Aim of the exercise: Leaving out all images, write out the records that follow exactly.

Material supplied:

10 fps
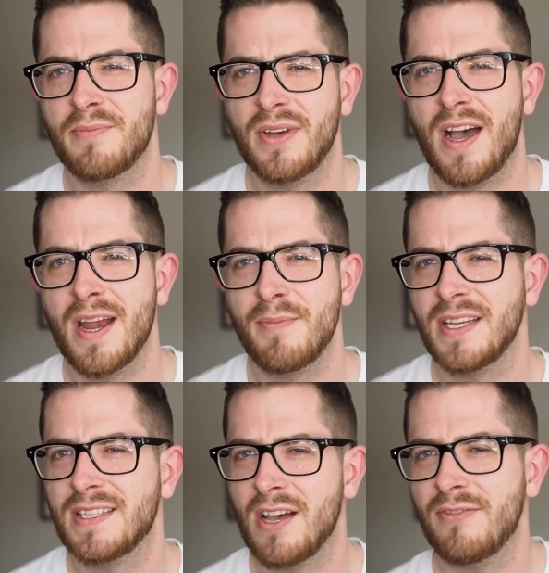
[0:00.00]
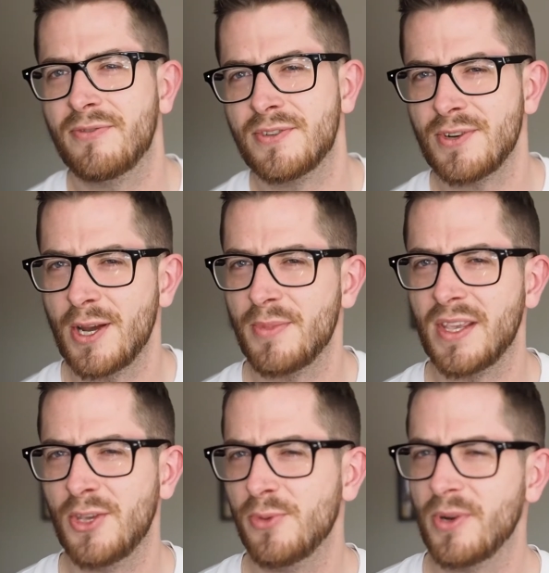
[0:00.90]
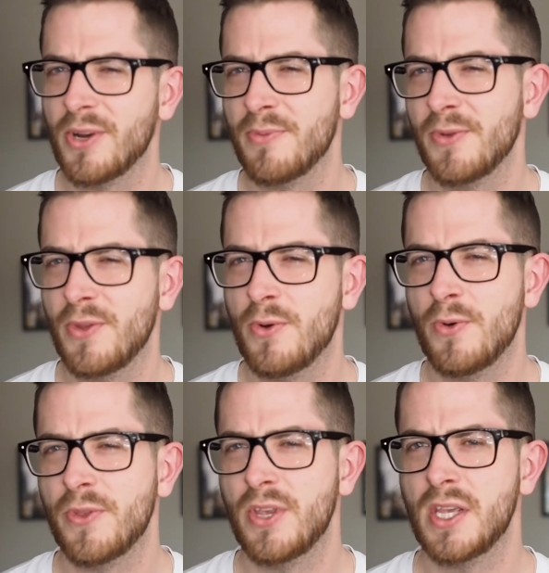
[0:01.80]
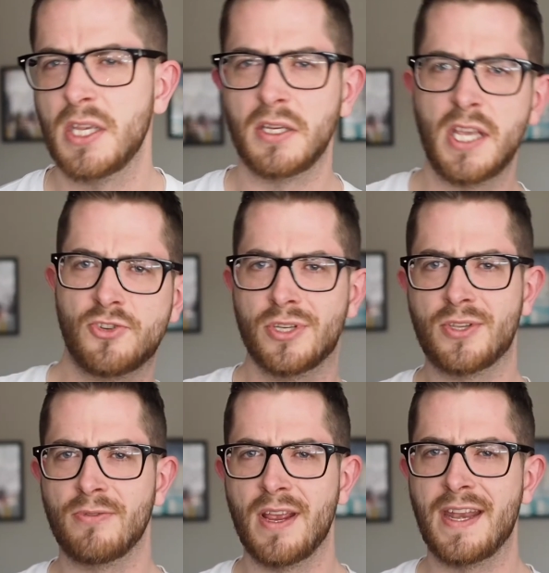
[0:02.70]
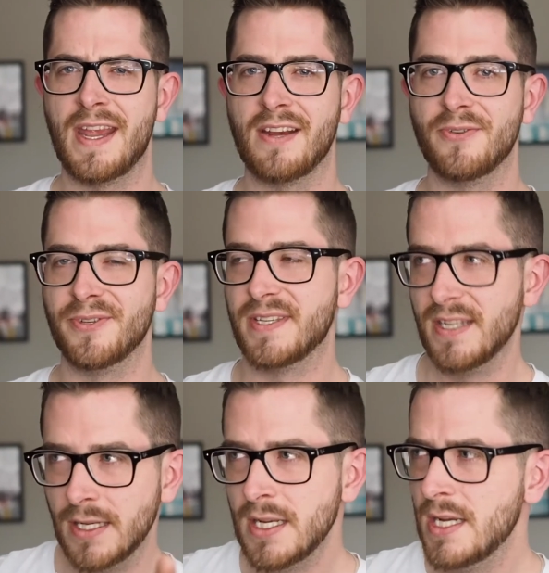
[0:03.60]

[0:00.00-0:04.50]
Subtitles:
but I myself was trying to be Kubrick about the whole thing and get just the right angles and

Answer box:
10 fps
[0:00.00]
[0:00.90]
[0:01.80]
[0:02.70]
[0:03.60]

[0:00.00-0:04.50]
Subtitles:
but I myself was trying to be Kubrick about the whole thing and get just the right angles and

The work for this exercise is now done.